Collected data

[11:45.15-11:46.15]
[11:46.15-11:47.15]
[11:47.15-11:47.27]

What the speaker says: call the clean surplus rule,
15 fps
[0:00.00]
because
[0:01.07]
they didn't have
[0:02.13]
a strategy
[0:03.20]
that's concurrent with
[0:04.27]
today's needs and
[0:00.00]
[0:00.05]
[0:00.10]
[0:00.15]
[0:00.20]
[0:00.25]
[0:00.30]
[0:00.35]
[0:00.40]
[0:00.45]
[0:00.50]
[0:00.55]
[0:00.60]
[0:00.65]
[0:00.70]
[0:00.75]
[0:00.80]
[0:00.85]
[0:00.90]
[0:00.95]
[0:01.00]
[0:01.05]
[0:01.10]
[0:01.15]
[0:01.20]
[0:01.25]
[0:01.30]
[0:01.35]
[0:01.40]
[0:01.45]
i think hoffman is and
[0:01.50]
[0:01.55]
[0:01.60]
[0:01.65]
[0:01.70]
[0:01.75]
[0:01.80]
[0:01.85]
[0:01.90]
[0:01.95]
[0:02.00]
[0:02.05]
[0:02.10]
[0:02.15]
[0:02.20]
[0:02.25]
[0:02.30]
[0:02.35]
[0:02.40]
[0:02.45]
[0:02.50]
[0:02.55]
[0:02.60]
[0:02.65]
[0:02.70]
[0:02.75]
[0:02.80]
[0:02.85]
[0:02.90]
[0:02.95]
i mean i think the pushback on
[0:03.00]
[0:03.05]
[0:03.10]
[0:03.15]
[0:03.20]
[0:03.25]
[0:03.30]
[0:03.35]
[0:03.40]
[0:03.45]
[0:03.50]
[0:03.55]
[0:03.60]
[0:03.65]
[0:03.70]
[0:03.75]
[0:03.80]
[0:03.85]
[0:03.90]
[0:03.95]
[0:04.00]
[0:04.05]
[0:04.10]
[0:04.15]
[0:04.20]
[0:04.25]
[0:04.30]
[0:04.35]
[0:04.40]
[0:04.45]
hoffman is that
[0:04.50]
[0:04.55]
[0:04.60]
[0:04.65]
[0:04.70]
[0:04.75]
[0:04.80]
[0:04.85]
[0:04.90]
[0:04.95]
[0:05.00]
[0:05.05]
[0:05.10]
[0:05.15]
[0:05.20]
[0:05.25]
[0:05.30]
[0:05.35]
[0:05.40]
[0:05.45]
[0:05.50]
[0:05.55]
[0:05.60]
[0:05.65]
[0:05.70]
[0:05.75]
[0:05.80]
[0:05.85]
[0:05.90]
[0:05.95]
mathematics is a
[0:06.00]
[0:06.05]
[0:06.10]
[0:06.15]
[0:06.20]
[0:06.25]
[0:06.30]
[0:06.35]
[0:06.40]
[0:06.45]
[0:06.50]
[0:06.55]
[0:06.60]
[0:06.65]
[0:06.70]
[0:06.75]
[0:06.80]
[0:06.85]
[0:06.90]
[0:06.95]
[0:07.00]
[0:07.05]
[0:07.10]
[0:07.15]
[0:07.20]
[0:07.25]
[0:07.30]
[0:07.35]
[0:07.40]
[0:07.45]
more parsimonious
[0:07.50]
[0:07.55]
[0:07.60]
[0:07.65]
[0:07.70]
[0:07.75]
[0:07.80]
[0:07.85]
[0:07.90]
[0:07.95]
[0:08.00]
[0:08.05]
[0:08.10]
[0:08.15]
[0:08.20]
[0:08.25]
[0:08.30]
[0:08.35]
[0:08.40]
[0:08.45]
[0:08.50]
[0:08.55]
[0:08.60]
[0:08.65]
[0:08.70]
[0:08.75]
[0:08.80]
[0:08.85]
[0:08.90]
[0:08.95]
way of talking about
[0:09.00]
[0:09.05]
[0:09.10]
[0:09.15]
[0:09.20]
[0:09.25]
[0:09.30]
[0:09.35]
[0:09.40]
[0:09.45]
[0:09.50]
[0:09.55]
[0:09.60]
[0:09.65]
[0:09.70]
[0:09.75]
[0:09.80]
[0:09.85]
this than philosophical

_AIM OF THE EXERCISE:_
For this exercise, repeat the data above exactly.

_TASK ANSWER:_
[11:45.15-11:46.15]
[11:46.15-11:47.15]
[11:47.15-11:47.27]

What the speaker says: call the clean surplus rule,
15 fps
[0:00.00]
because
[0:01.07]
they didn't have
[0:02.13]
a strategy
[0:03.20]
that's concurrent with
[0:04.27]
today's needs and
[0:00.00]
[0:00.05]
[0:00.10]
[0:00.15]
[0:00.20]
[0:00.25]
[0:00.30]
[0:00.35]
[0:00.40]
[0:00.45]
[0:00.50]
[0:00.55]
[0:00.60]
[0:00.65]
[0:00.70]
[0:00.75]
[0:00.80]
[0:00.85]
[0:00.90]
[0:00.95]
[0:01.00]
[0:01.05]
[0:01.10]
[0:01.15]
[0:01.20]
[0:01.25]
[0:01.30]
[0:01.35]
[0:01.40]
[0:01.45]
i think hoffman is and
[0:01.50]
[0:01.55]
[0:01.60]
[0:01.65]
[0:01.70]
[0:01.75]
[0:01.80]
[0:01.85]
[0:01.90]
[0:01.95]
[0:02.00]
[0:02.05]
[0:02.10]
[0:02.15]
[0:02.20]
[0:02.25]
[0:02.30]
[0:02.35]
[0:02.40]
[0:02.45]
[0:02.50]
[0:02.55]
[0:02.60]
[0:02.65]
[0:02.70]
[0:02.75]
[0:02.80]
[0:02.85]
[0:02.90]
[0:02.95]
i mean i think the pushback on
[0:03.00]
[0:03.05]
[0:03.10]
[0:03.15]
[0:03.20]
[0:03.25]
[0:03.30]
[0:03.35]
[0:03.40]
[0:03.45]
[0:03.50]
[0:03.55]
[0:03.60]
[0:03.65]
[0:03.70]
[0:03.75]
[0:03.80]
[0:03.85]
[0:03.90]
[0:03.95]
[0:04.00]
[0:04.05]
[0:04.10]
[0:04.15]
[0:04.20]
[0:04.25]
[0:04.30]
[0:04.35]
[0:04.40]
[0:04.45]
hoffman is that
[0:04.50]
[0:04.55]
[0:04.60]
[0:04.65]
[0:04.70]
[0:04.75]
[0:04.80]
[0:04.85]
[0:04.90]
[0:04.95]
[0:05.00]
[0:05.05]
[0:05.10]
[0:05.15]
[0:05.20]
[0:05.25]
[0:05.30]
[0:05.35]
[0:05.40]
[0:05.45]
[0:05.50]
[0:05.55]
[0:05.60]
[0:05.65]
[0:05.70]
[0:05.75]
[0:05.80]
[0:05.85]
[0:05.90]
[0:05.95]
mathematics is a
[0:06.00]
[0:06.05]
[0:06.10]
[0:06.15]
[0:06.20]
[0:06.25]
[0:06.30]
[0:06.35]
[0:06.40]
[0:06.45]
[0:06.50]
[0:06.55]
[0:06.60]
[0:06.65]
[0:06.70]
[0:06.75]
[0:06.80]
[0:06.85]
[0:06.90]
[0:06.95]
[0:07.00]
[0:07.05]
[0:07.10]
[0:07.15]
[0:07.20]
[0:07.25]
[0:07.30]
[0:07.35]
[0:07.40]
[0:07.45]
more parsimonious
[0:07.50]
[0:07.55]
[0:07.60]
[0:07.65]
[0:07.70]
[0:07.75]
[0:07.80]
[0:07.85]
[0:07.90]
[0:07.95]
[0:08.00]
[0:08.05]
[0:08.10]
[0:08.15]
[0:08.20]
[0:08.25]
[0:08.30]
[0:08.35]
[0:08.40]
[0:08.45]
[0:08.50]
[0:08.55]
[0:08.60]
[0:08.65]
[0:08.70]
[0:08.75]
[0:08.80]
[0:08.85]
[0:08.90]
[0:08.95]
way of talking about
[0:09.00]
[0:09.05]
[0:09.10]
[0:09.15]
[0:09.20]
[0:09.25]
[0:09.30]
[0:09.35]
[0:09.40]
[0:09.45]
[0:09.50]
[0:09.55]
[0:09.60]
[0:09.65]
[0:09.70]
[0:09.75]
[0:09.80]
[0:09.85]
this than philosophical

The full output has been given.